- What this task involves -
Please return only the lines from the one holding "Video frames at" through the one holding "Transcript: the forward", exactly as they appear in the records below, both ends included.

- Stored data -
◆ ◆ ◆ ◆

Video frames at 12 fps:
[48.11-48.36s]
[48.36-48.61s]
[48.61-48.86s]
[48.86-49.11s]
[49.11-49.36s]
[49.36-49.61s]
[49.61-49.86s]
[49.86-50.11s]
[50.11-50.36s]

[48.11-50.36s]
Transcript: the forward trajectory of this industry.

◆ ◆ ◆ ◆

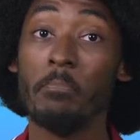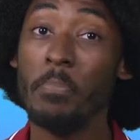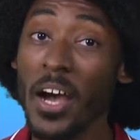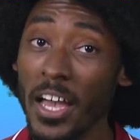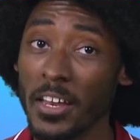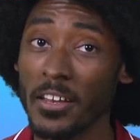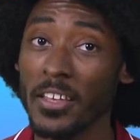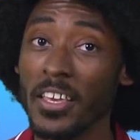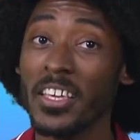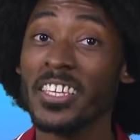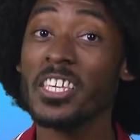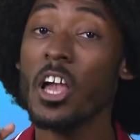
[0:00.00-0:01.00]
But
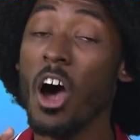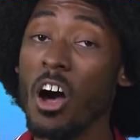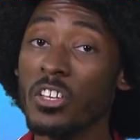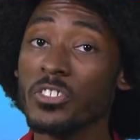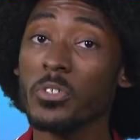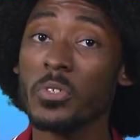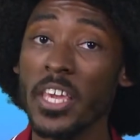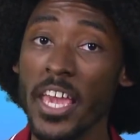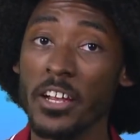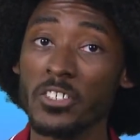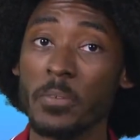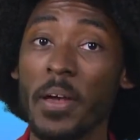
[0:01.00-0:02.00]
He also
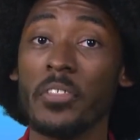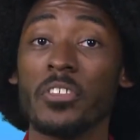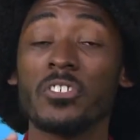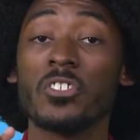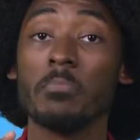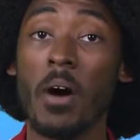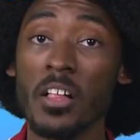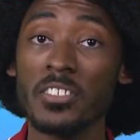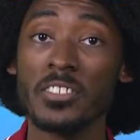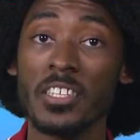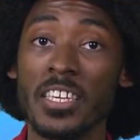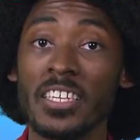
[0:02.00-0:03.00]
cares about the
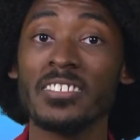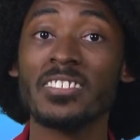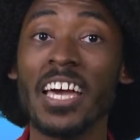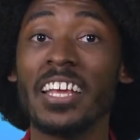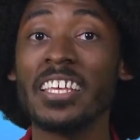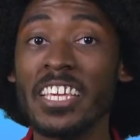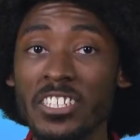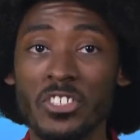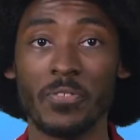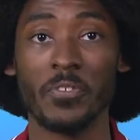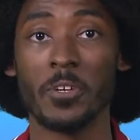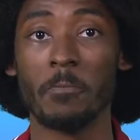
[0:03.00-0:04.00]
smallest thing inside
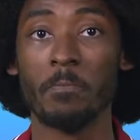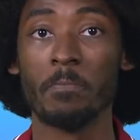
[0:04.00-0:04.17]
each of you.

◆ ◆ ◆ ◆

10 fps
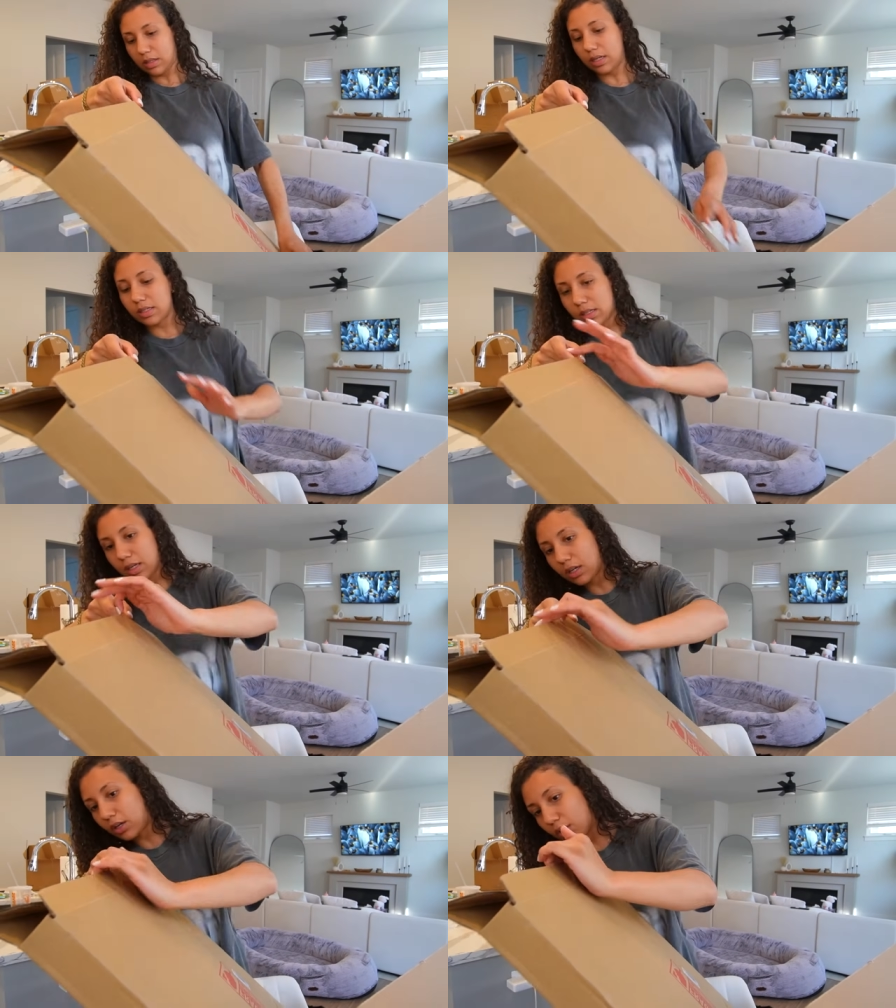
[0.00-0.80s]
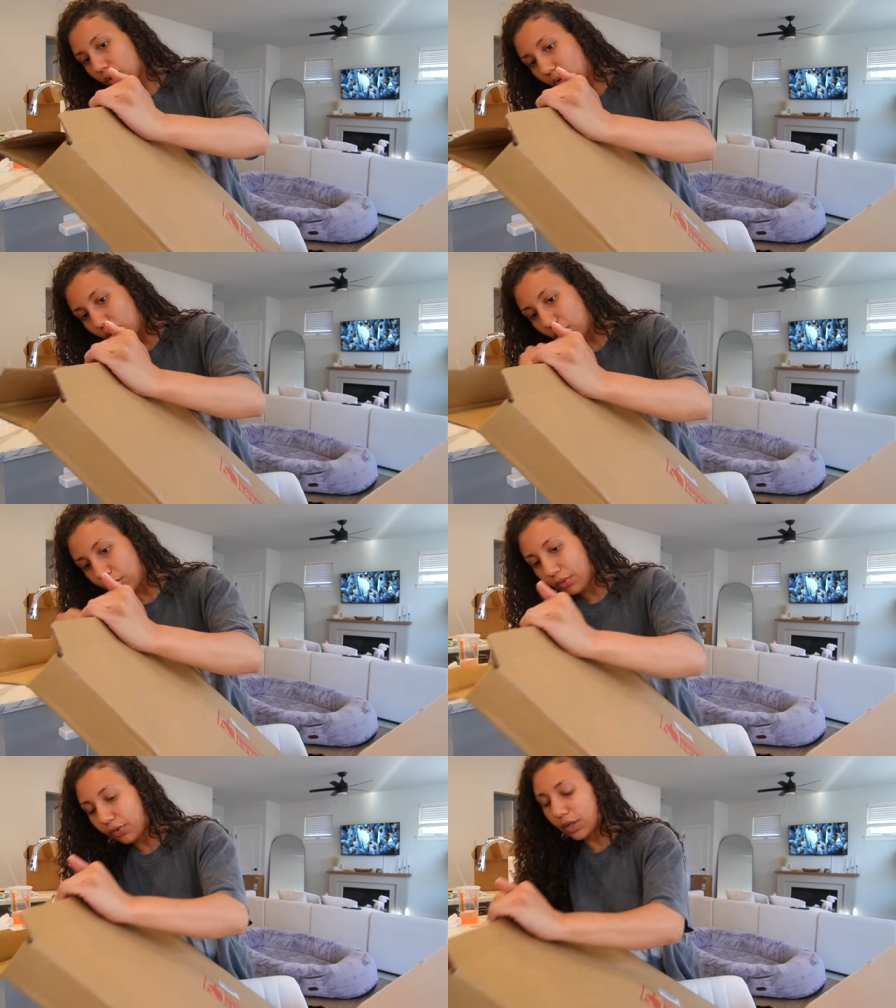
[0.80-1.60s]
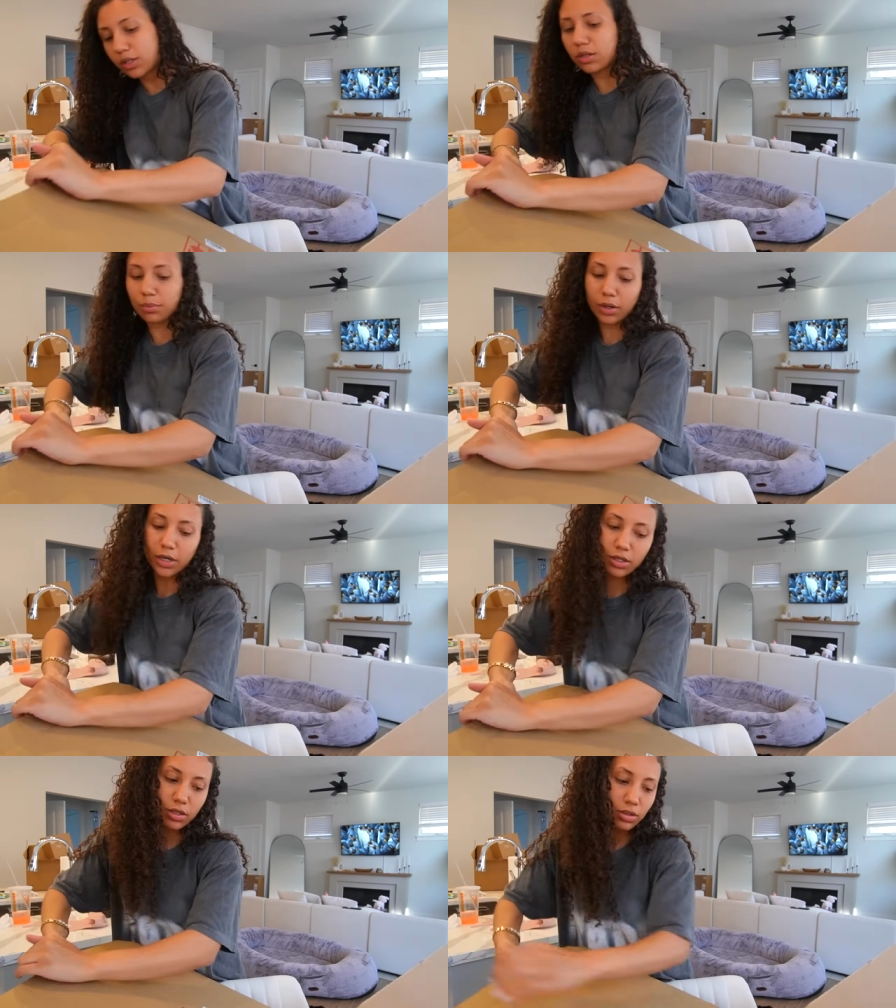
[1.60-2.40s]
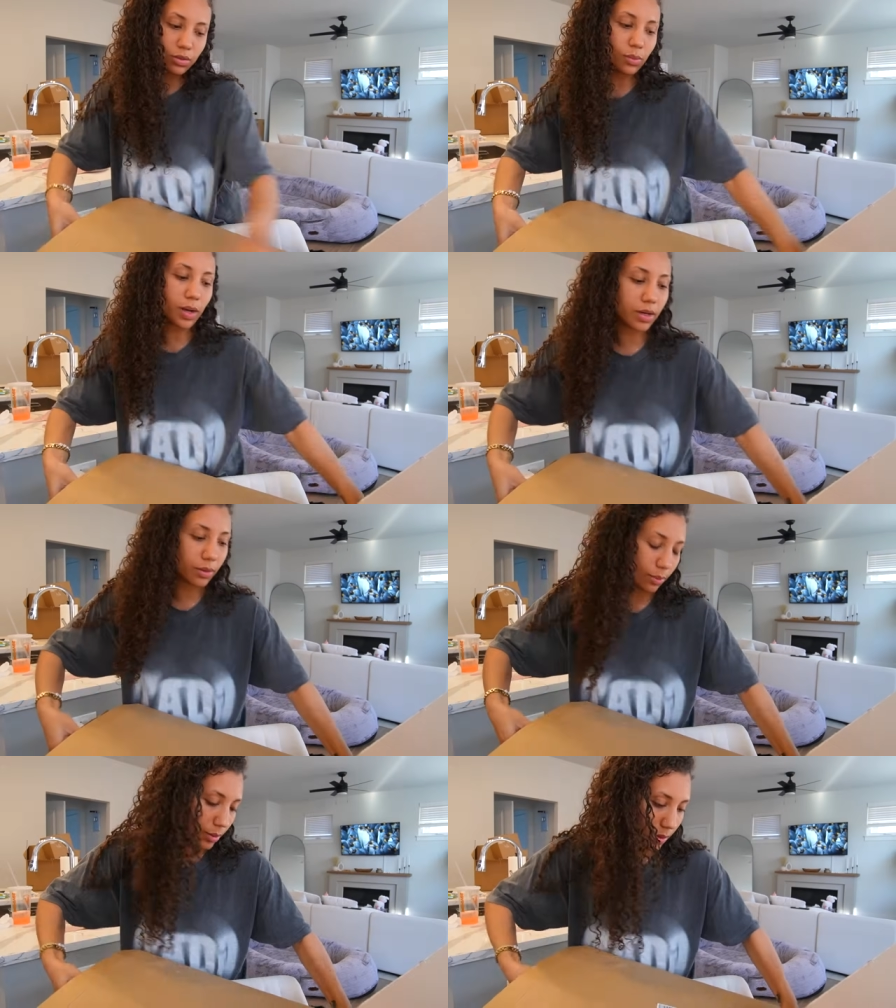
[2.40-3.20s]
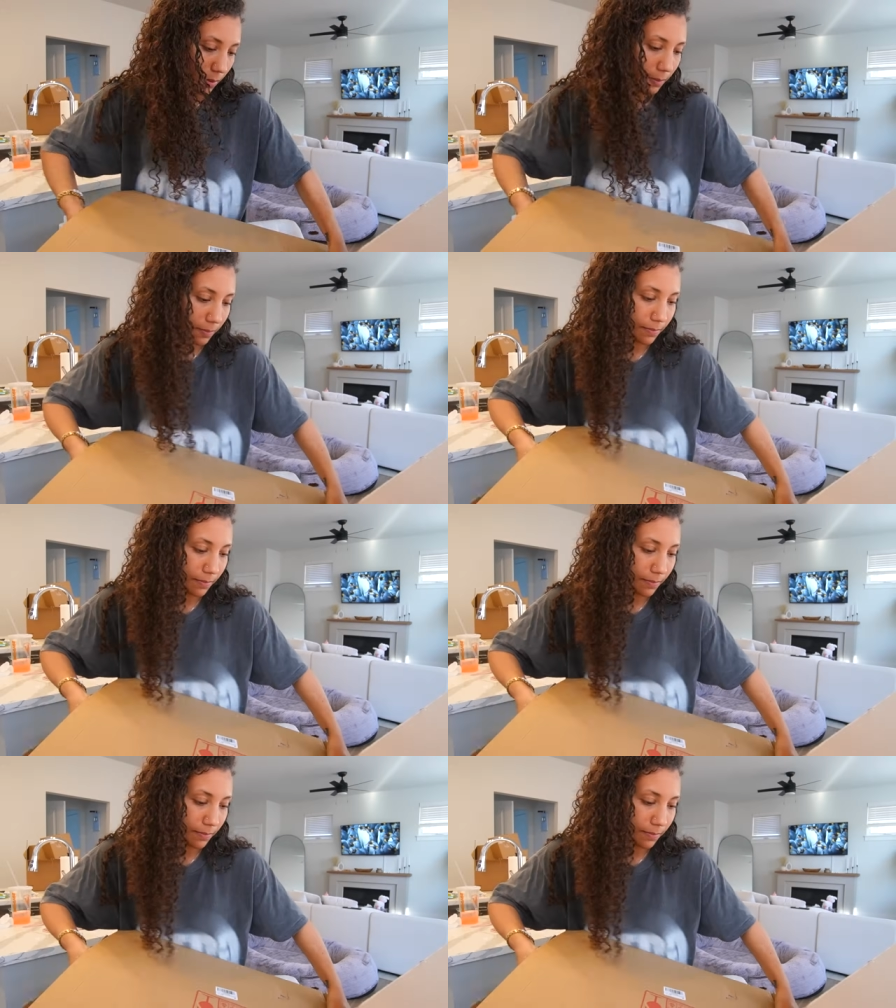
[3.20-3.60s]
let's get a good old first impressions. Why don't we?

◆ ◆ ◆ ◆

- Answer below -
Video frames at 12 fps:
[48.11-48.36s]
[48.36-48.61s]
[48.61-48.86s]
[48.86-49.11s]
[49.11-49.36s]
[49.36-49.61s]
[49.61-49.86s]
[49.86-50.11s]
[50.11-50.36s]

[48.11-50.36s]
Transcript: the forward trajectory of this industry.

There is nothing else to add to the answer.